Even though the tremendously popular messaging app WhatsApp more than doubled its user base since Facebook acquired the startup in Feb 2014, the messaging startup’s co-founder Jan Koum has ambitious plans. He said in a recent interview that he wants every smartphone user to use the mobile app.
“We’re nowhere near that,”
But he also added that the company hoped that they would near the “critical mass” at some point in the future. He noted that the main obstacle towards reaching that goal is the U.S. market. According to Koum, the U.S. is so challenging because people have too many options there.
When Facebook acquired the messaging app, few users in the U.S. knew about it. Nevertheless, WhatsApp was heavily used overseas. But when Facebook started promoting it in North America and elsewhere its growth was staggering.
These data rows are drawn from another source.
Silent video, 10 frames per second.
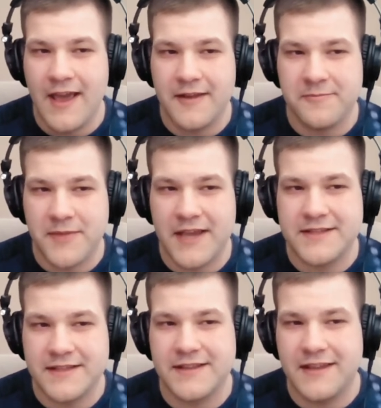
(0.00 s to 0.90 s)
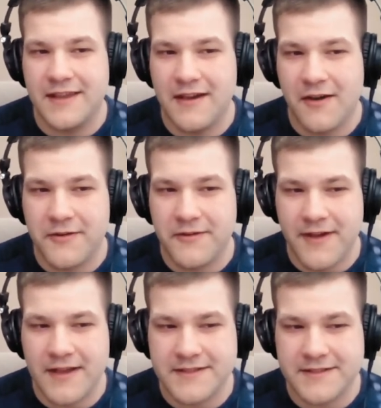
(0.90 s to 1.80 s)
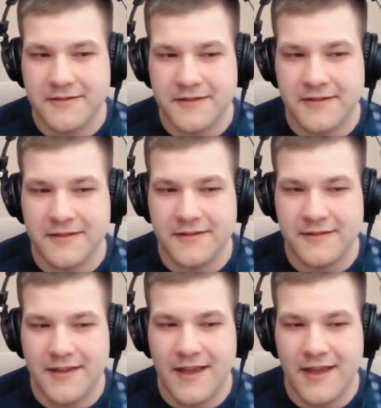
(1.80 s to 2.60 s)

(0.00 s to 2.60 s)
And basically, our festival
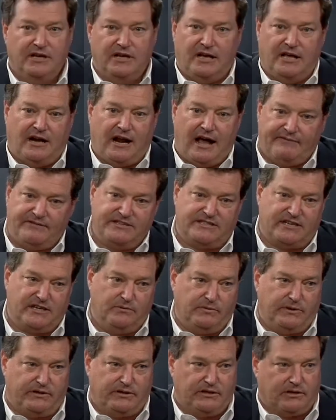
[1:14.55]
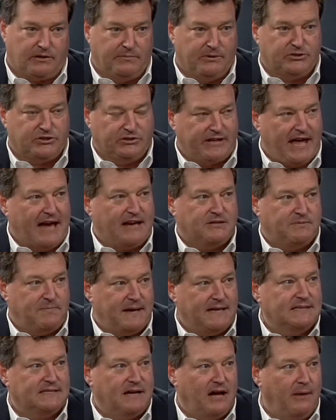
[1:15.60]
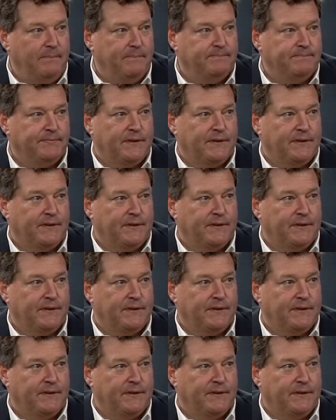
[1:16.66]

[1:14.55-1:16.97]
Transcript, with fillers: And obviously, with the commercial tax base up,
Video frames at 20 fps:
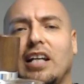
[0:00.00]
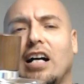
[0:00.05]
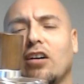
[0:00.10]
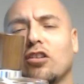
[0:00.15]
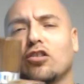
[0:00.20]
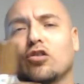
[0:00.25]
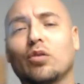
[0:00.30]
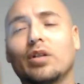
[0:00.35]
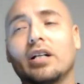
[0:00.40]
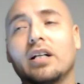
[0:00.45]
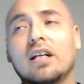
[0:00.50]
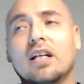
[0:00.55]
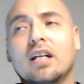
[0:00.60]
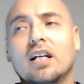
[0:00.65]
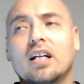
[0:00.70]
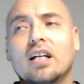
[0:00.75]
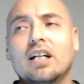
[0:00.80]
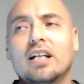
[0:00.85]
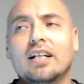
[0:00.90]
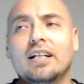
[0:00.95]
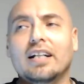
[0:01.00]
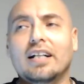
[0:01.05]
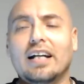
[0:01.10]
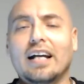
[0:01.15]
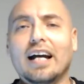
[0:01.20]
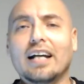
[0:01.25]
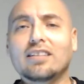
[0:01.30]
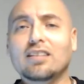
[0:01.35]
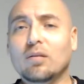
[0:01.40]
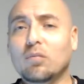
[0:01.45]
it. It has
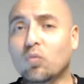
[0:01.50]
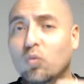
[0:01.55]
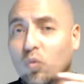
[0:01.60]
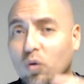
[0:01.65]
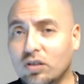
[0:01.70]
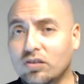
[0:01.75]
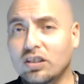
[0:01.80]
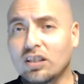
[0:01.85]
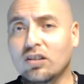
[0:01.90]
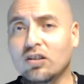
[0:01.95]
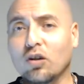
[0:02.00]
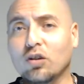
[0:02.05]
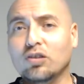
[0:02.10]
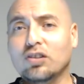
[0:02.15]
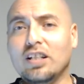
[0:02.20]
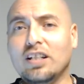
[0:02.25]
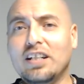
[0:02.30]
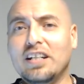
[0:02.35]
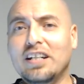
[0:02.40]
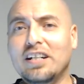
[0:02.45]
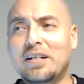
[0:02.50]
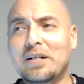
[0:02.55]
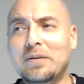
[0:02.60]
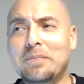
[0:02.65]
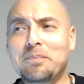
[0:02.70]
some woodsy notes in here.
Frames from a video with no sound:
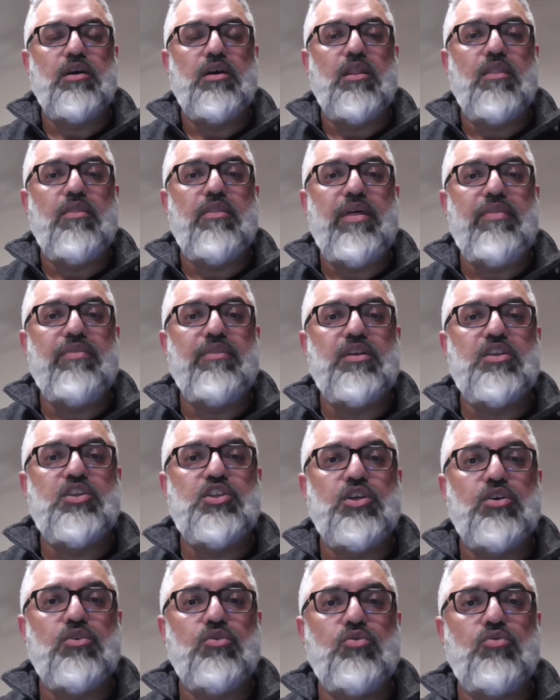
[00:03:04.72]
then the
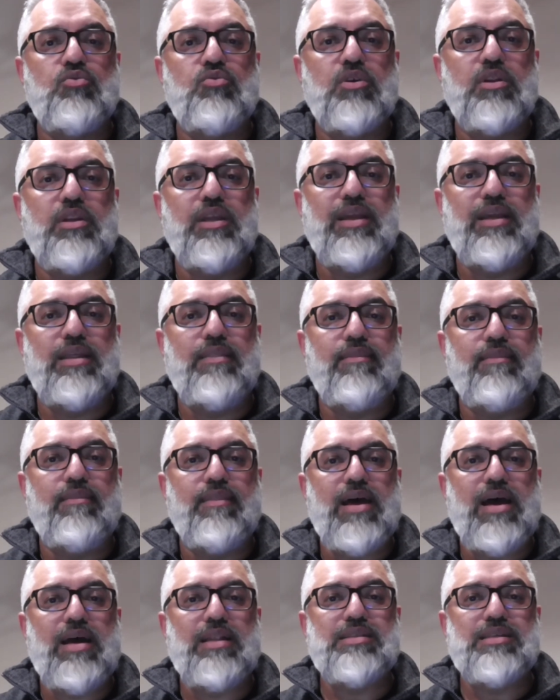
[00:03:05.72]
children in
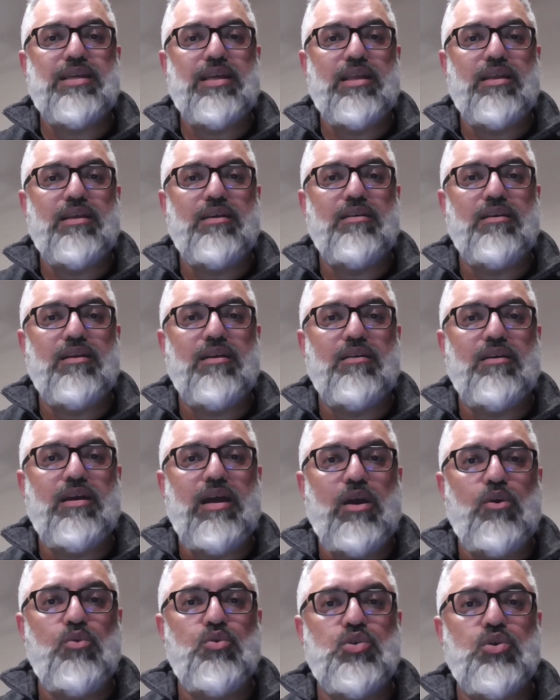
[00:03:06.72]
that
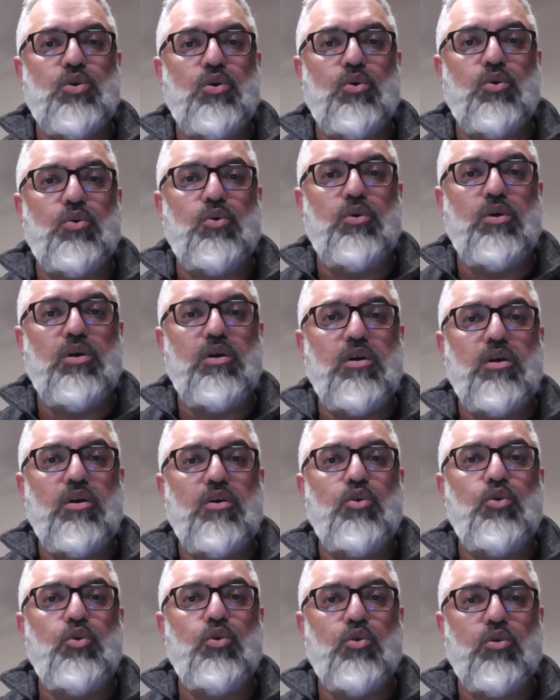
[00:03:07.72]
household
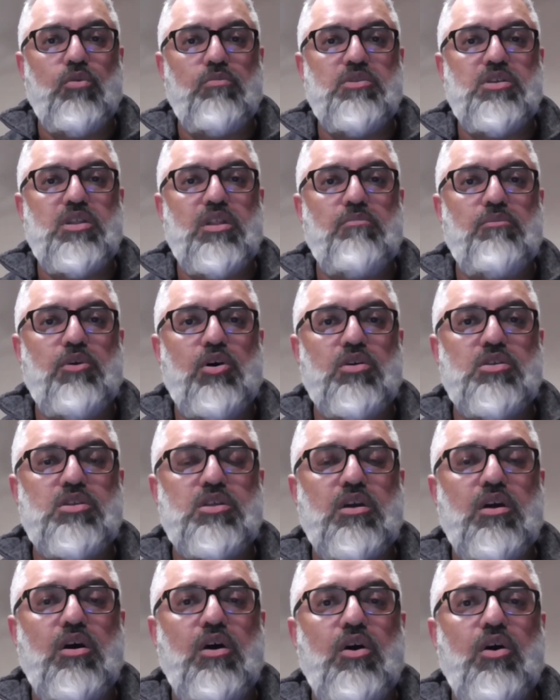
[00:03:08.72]
who come to the
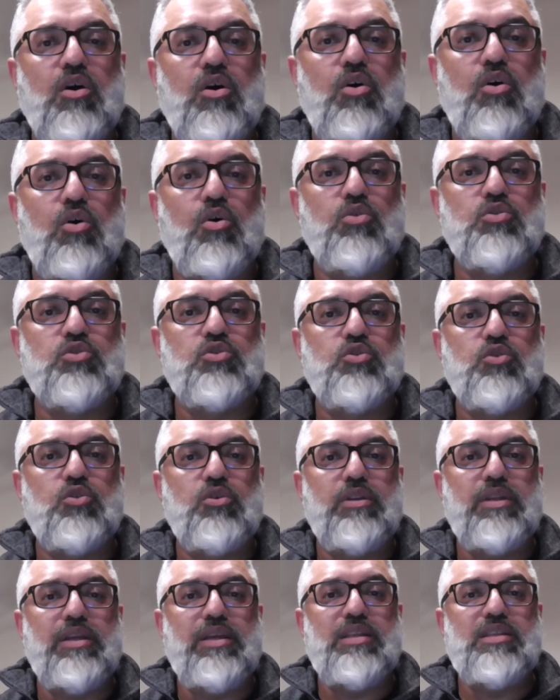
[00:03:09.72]
mosque also
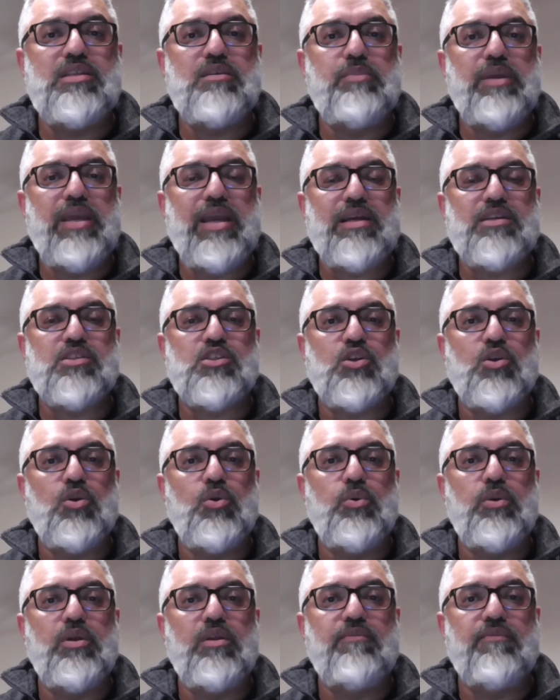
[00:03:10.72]
need to be
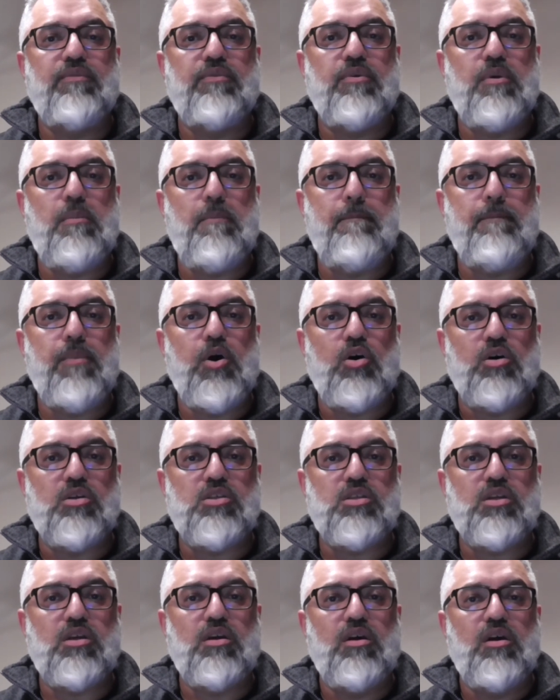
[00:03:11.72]
excluded from
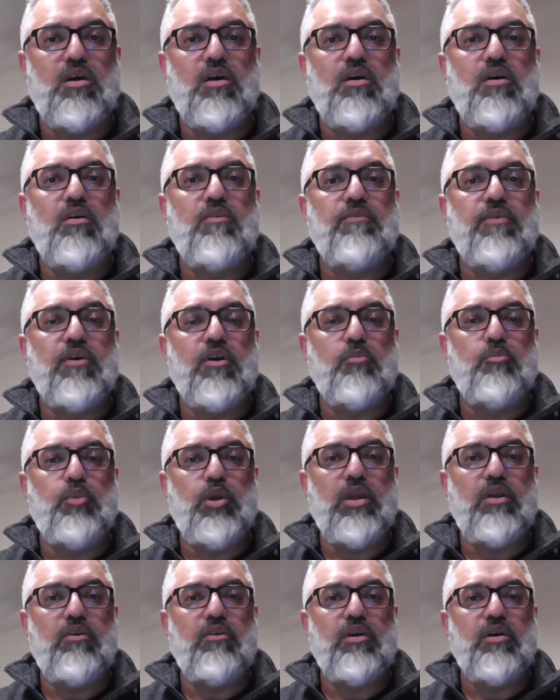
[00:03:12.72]
mosque for a
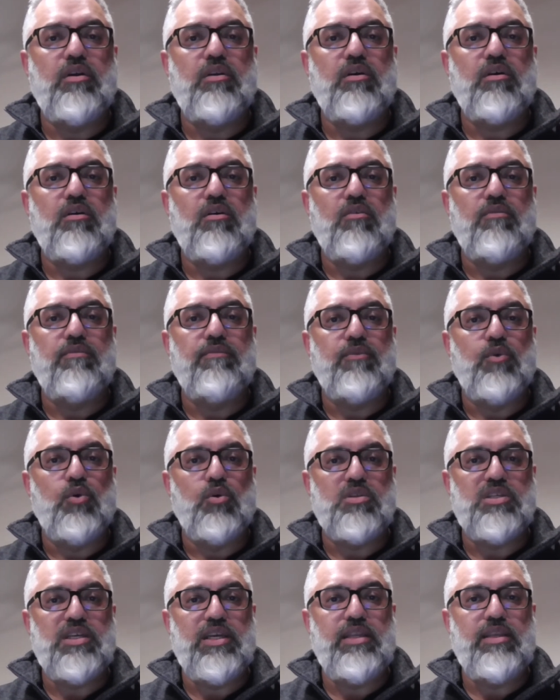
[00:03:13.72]
period of
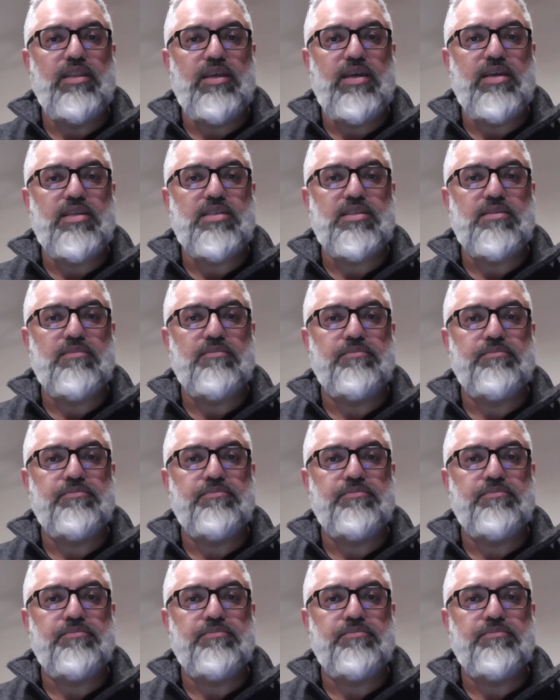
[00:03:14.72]
14 days.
The app grew faster even than Facebook in its first days.
Facebook, in the meantime, planned to expand even more into the mobile messaging business and tried to buy Snapchat twice but failed.
Even though the business is owned by Facebook, Koum, who is also a Facebook board member, runs it independently. Koum and a fellow self-taught programmer created the messaging app seven years ago. Facebook bought the startup for $19 million.
Currently, more than $1 billion people use the app worldwide. Reportedly, WhatsApp users exchange 42 billion messages, 250 million video clips, and 1.6 billion images every single day. Plus, about 100 million voice calls are made through the mobile app on a daily basis.
Koum commented on the 100 million voice call milestone in a recent interview. WhatsApp was updated with voice-calling feature over a year ago. Koum and his team had no idea how popular the feature would become. They thought that it would have a tepid growth amid fierce competition from Microsoft’s Skype.
WhatsApp founder explained that the company decided to add the feature due to user feedback. But even thought they had started working on it in 2013, they missed a deadline in 2014 and were able to finally roll it out in 2015. Fortunately, the feature was of really good quality.
Koum explained that it took so long to launch the feature because technicians had to find ways to make it compatible with all types of platforms, networks, and devices. This is how WhatsApp supports voice calls on Apple’s iPhones, Android-powered devices, Microsoft phones, and even older versions of Nokias.